*ASSIGNED TASK:*
Transcribe the entries below with complete accuracy, excluding the pictures.

(Collected data entries)
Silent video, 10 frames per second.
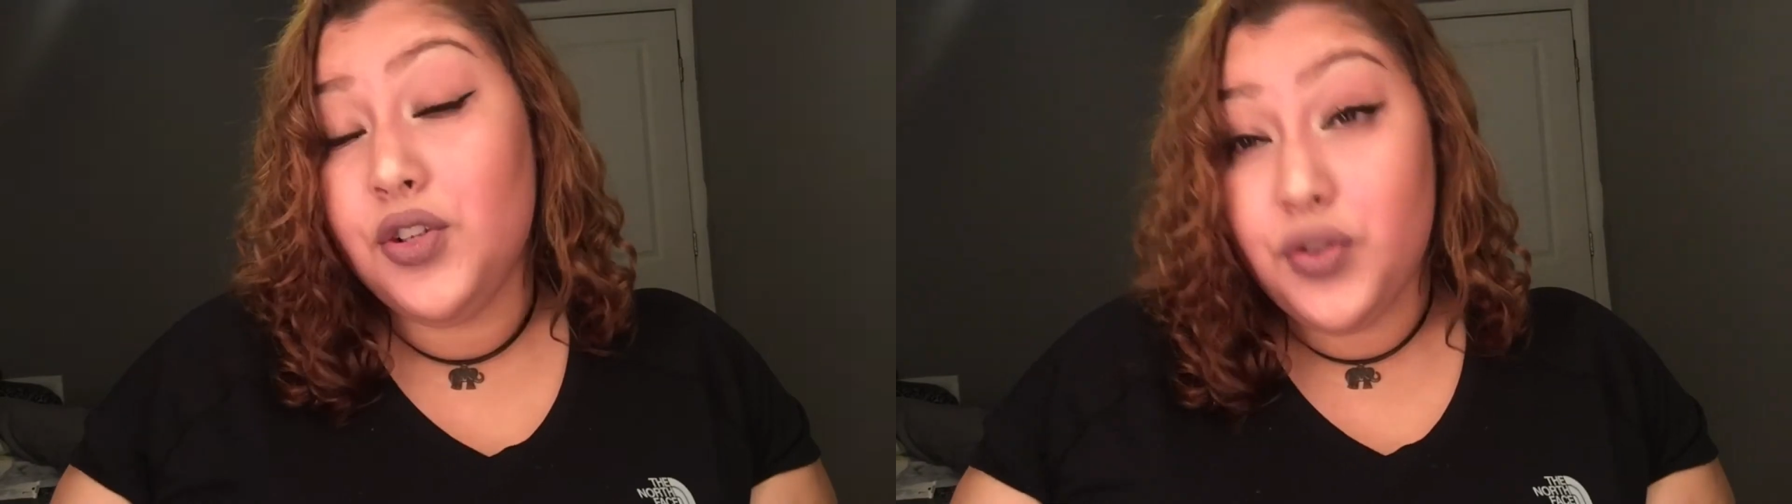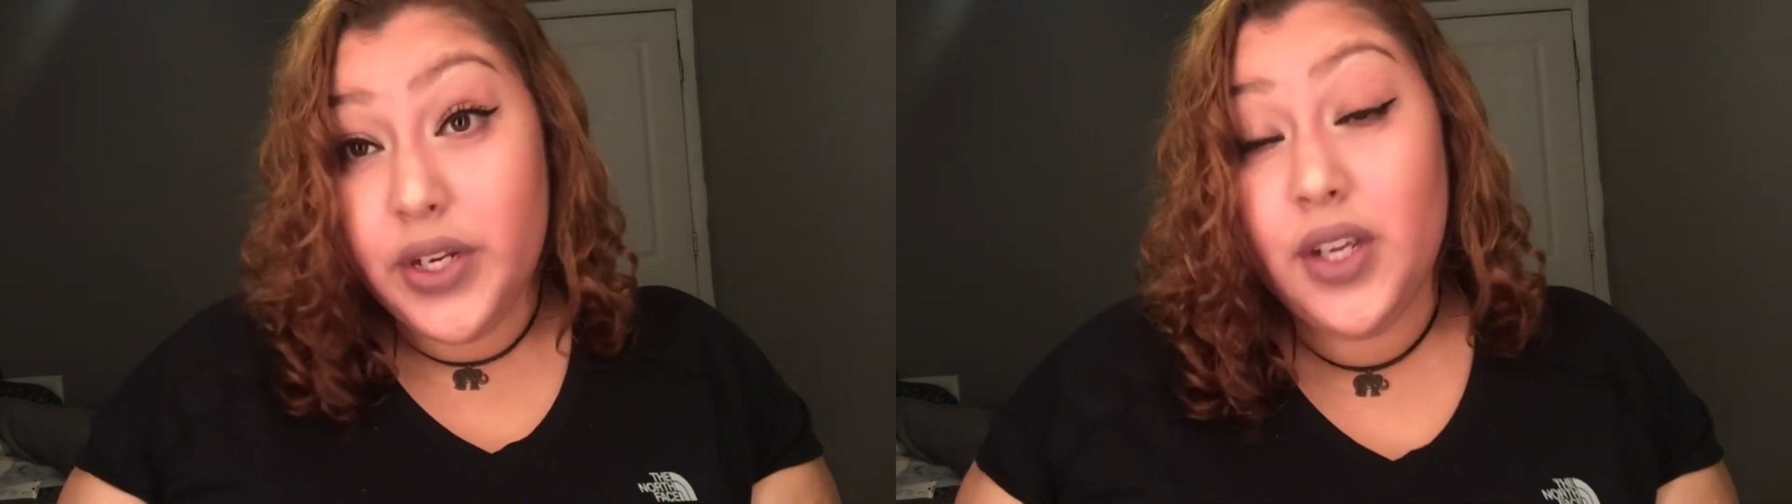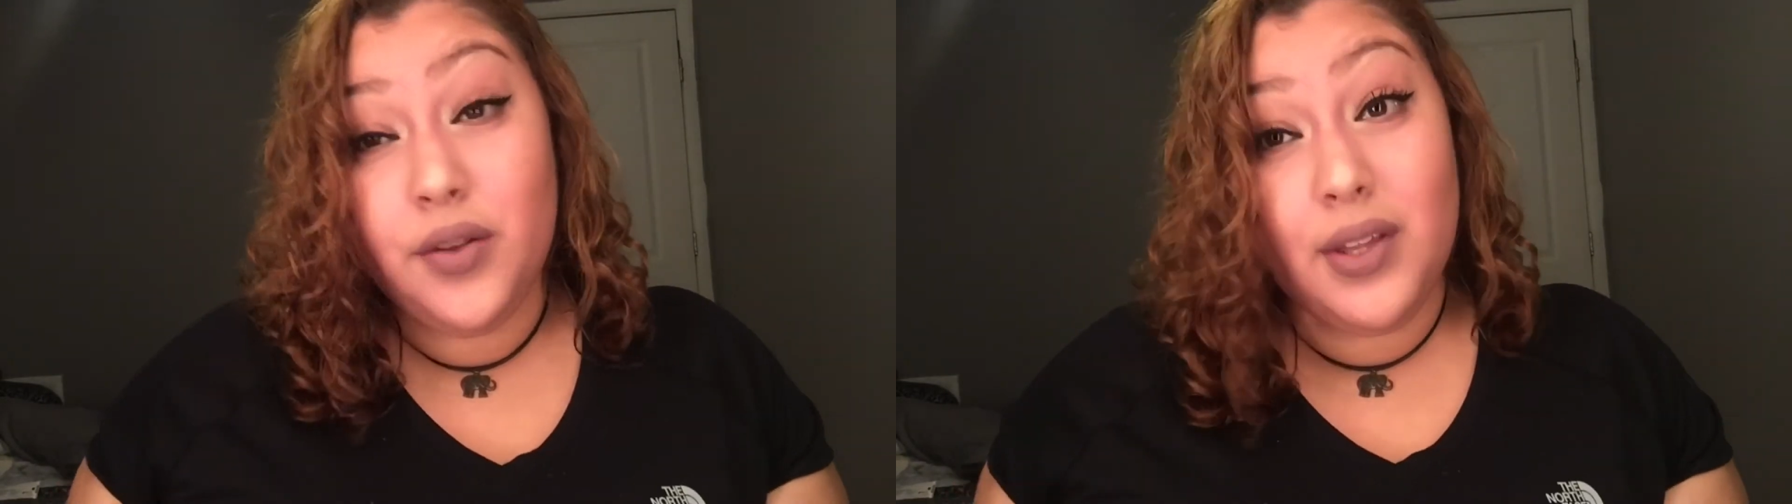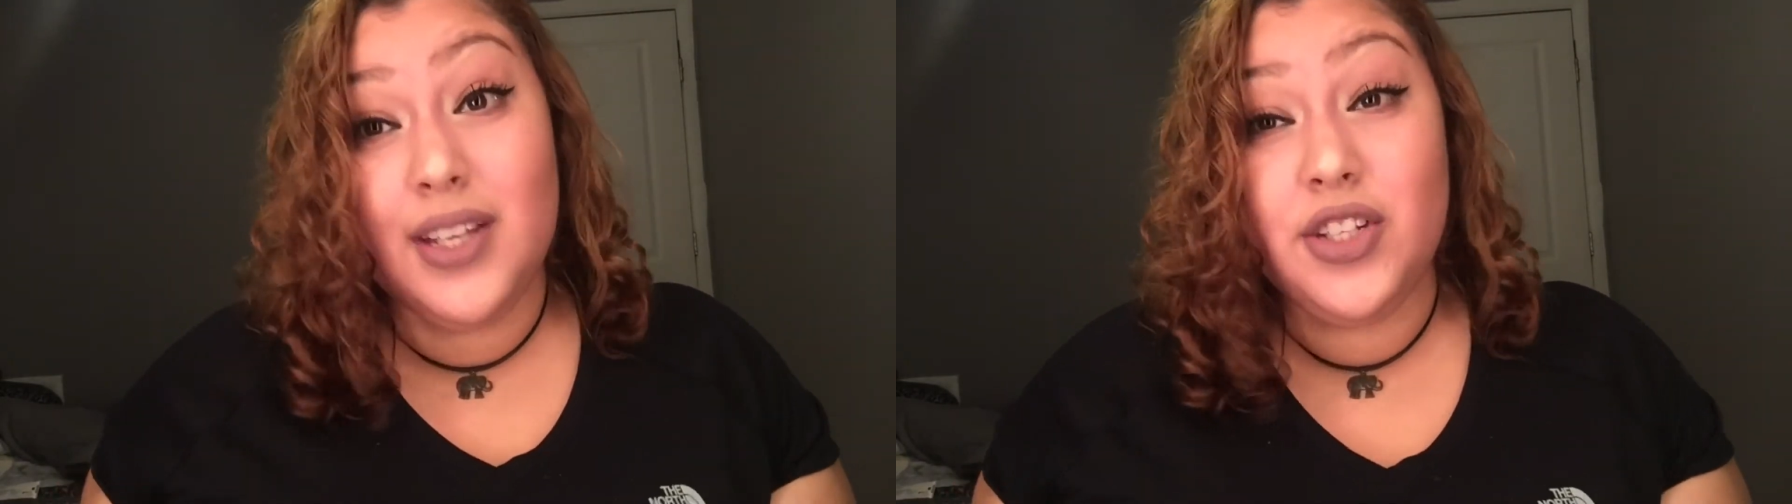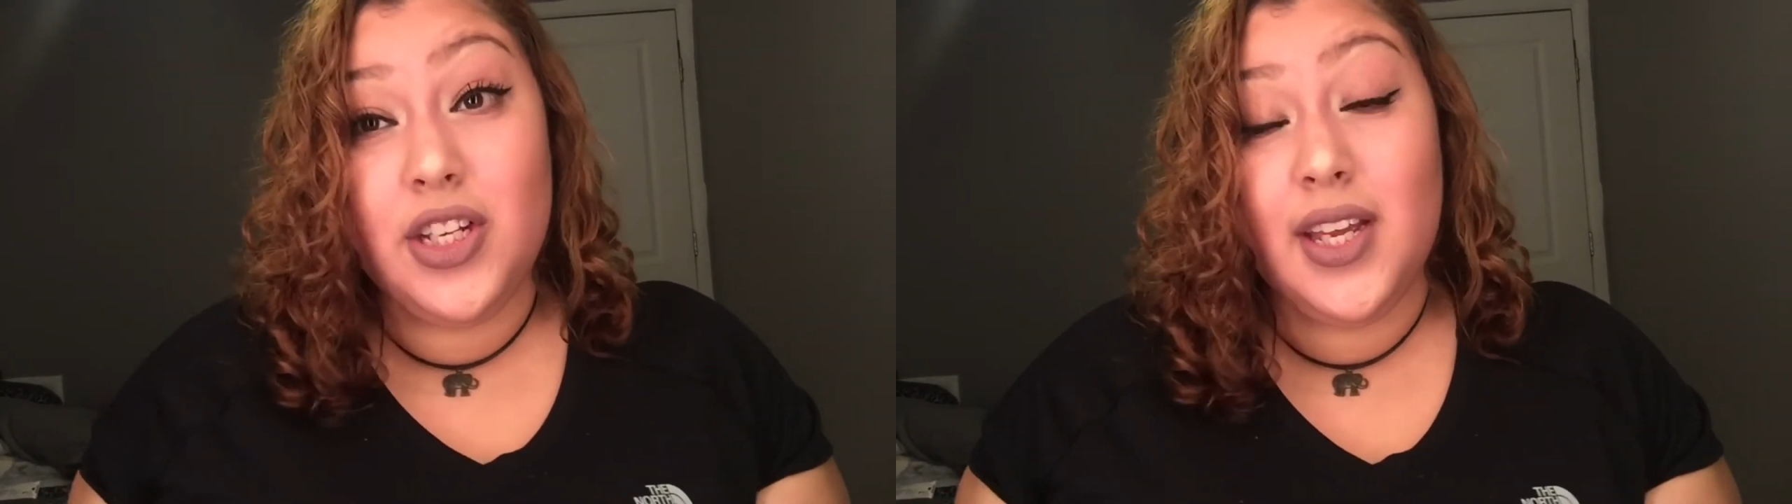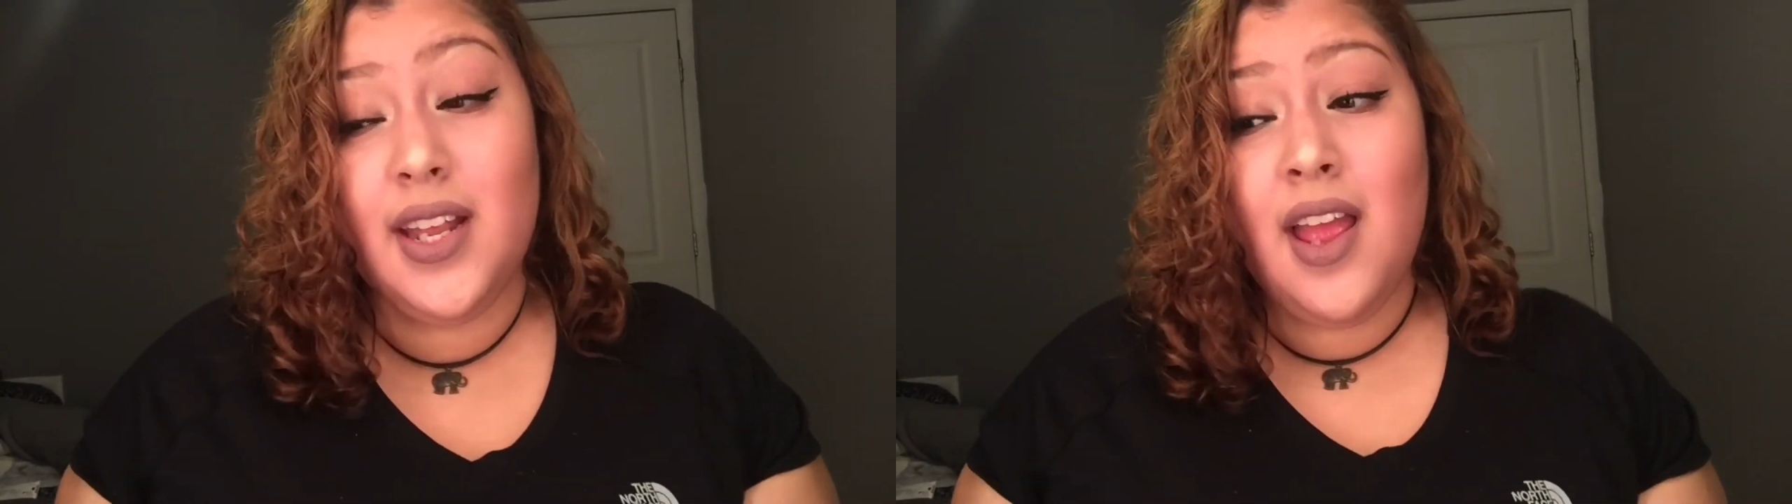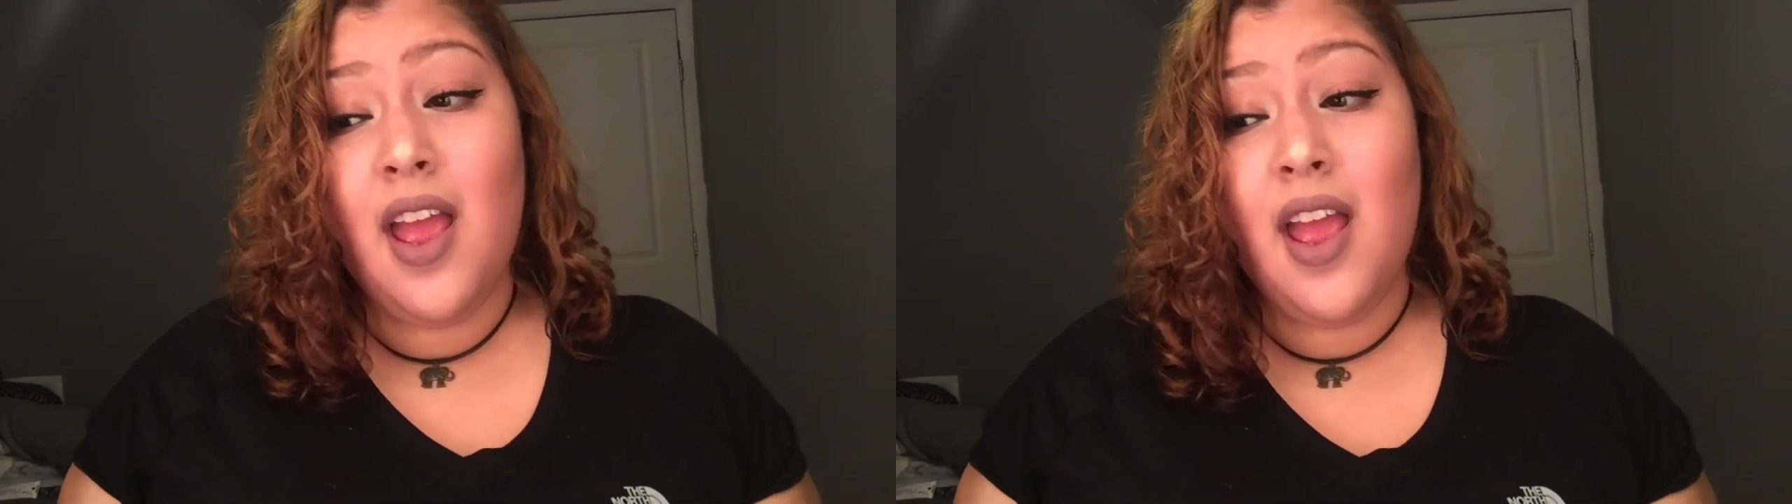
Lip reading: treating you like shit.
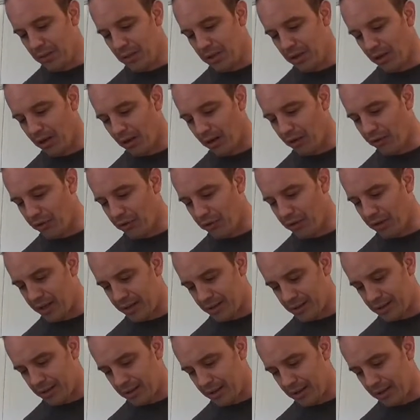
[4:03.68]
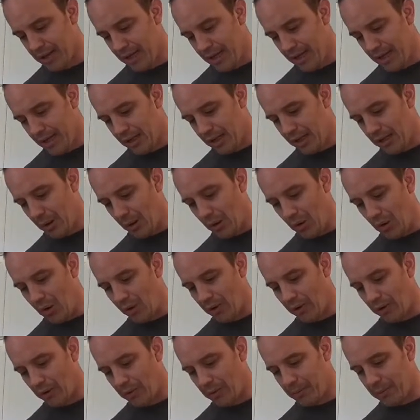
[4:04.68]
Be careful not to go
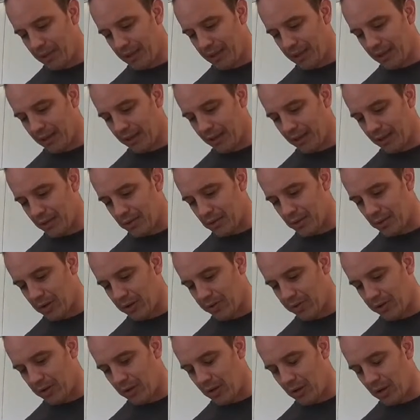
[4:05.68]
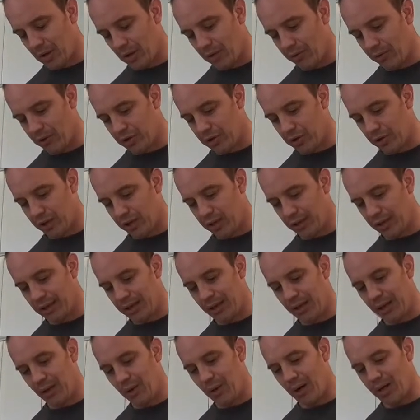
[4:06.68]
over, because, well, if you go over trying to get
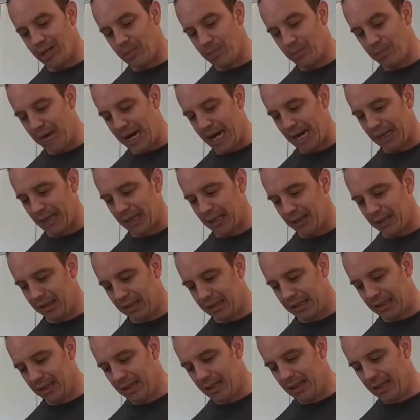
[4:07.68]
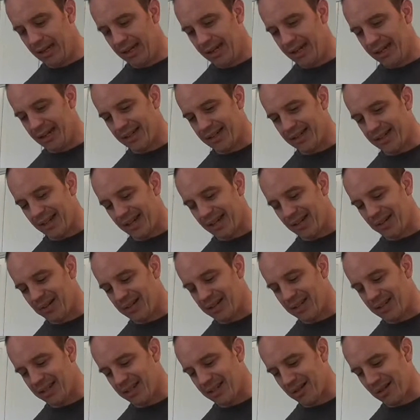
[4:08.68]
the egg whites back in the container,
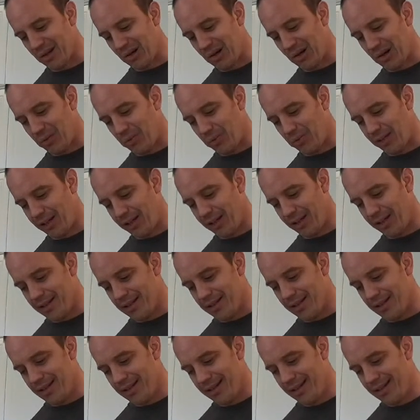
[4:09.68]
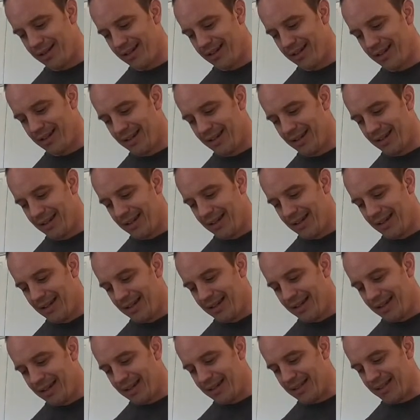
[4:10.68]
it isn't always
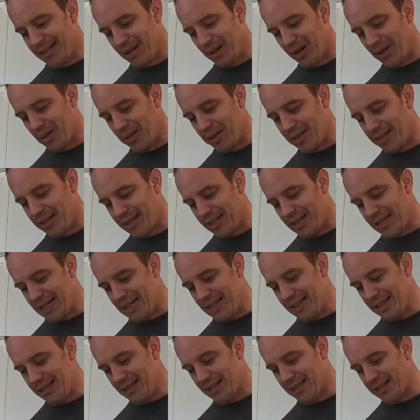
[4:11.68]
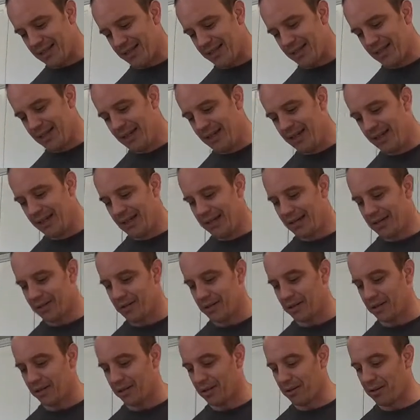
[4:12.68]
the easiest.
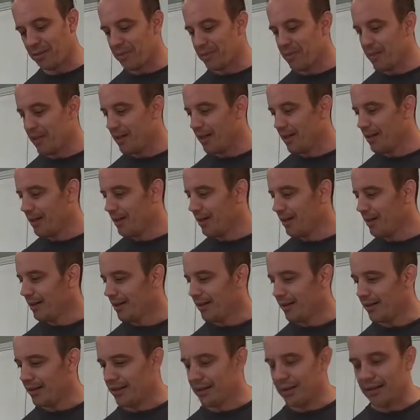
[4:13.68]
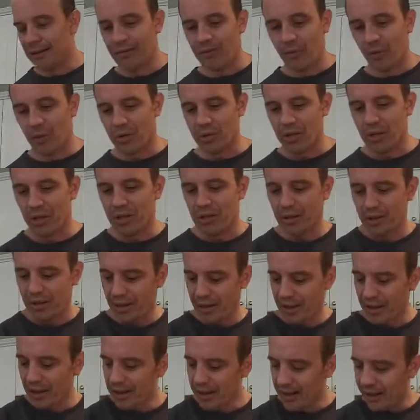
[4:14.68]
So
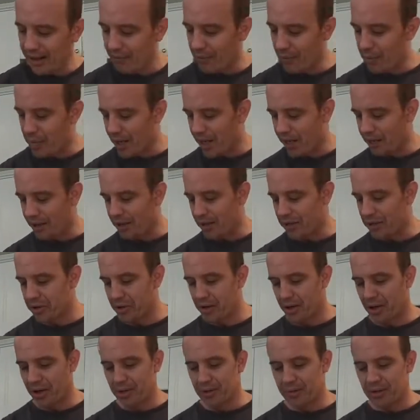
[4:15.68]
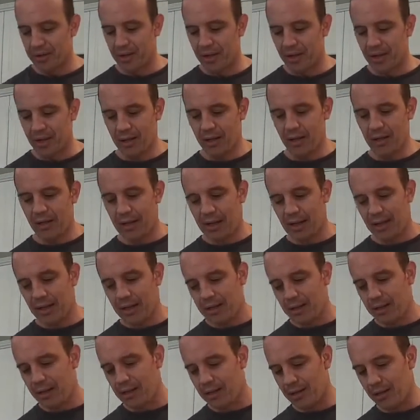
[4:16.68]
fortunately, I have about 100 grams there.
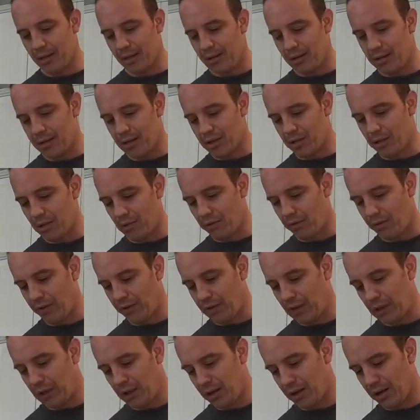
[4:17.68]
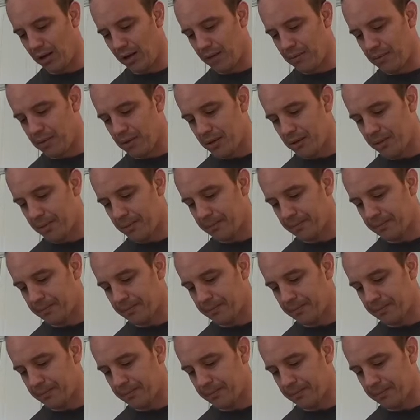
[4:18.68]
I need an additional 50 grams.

*RESULT BELOW:*
Silent video, 10 frames per second.
Lip reading: treating you like shit.
[4:03.68]
[4:04.68]
Be careful not to go
[4:05.68]
[4:06.68]
over, because, well, if you go over trying to get
[4:07.68]
[4:08.68]
the egg whites back in the container,
[4:09.68]
[4:10.68]
it isn't always
[4:11.68]
[4:12.68]
the easiest.
[4:13.68]
[4:14.68]
So
[4:15.68]
[4:16.68]
fortunately, I have about 100 grams there.
[4:17.68]
[4:18.68]
I need an additional 50 grams.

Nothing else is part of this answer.